What if you could get CFD‑level accuracy at the speed of a simple blade element model? That is the promise of combining physical propeller theories with machine learning.
Traditional low‑fidelity methods like BEMT are fast but can introduce errors greater than 10%. High‑fidelity CFD is accurate but too slow for early design stages. The solution lies in a multi‑fidelity approach: a model that learns to correct BEMT errors using just a handful of strategically chosen CFD simulations. With Gaussian processes and active learning, this metamodel delivers both speed and accuracy.
Training such models requires solid data, mathematical foundations, and experimental validation. Propeller theories—momentum, blade element, and lifting line—provide the physical backbone, though they come with limitations like convergence issues and idealized flow assumptions.
The practical impact is significant.

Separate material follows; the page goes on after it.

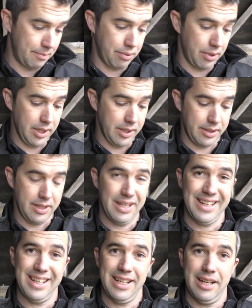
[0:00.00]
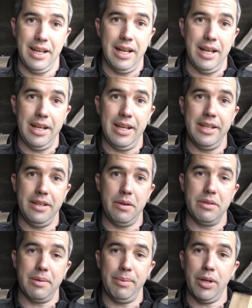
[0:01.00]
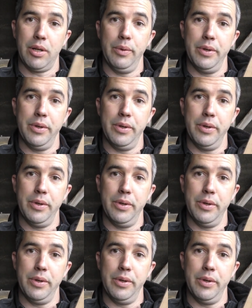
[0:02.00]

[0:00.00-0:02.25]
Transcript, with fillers: product known as a block of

Systematic errors often lead to a 20–30% overestimation of flight range. If your requirement is 40 km, a conventional calculation might show a comfortable margin, but real reliability could drop below 60%. To achieve 90% confidence, you would need to target 55 km from the start. Machine learning helps reduce unnecessary safety margins, saving 12–15% in power plant mass.
With tools like NeuralFoiland recent advances in physics‑informed neural networks, ML is becoming a practical partner in propeller design—not a black box, but a smart correction mechanism that engineers can trust.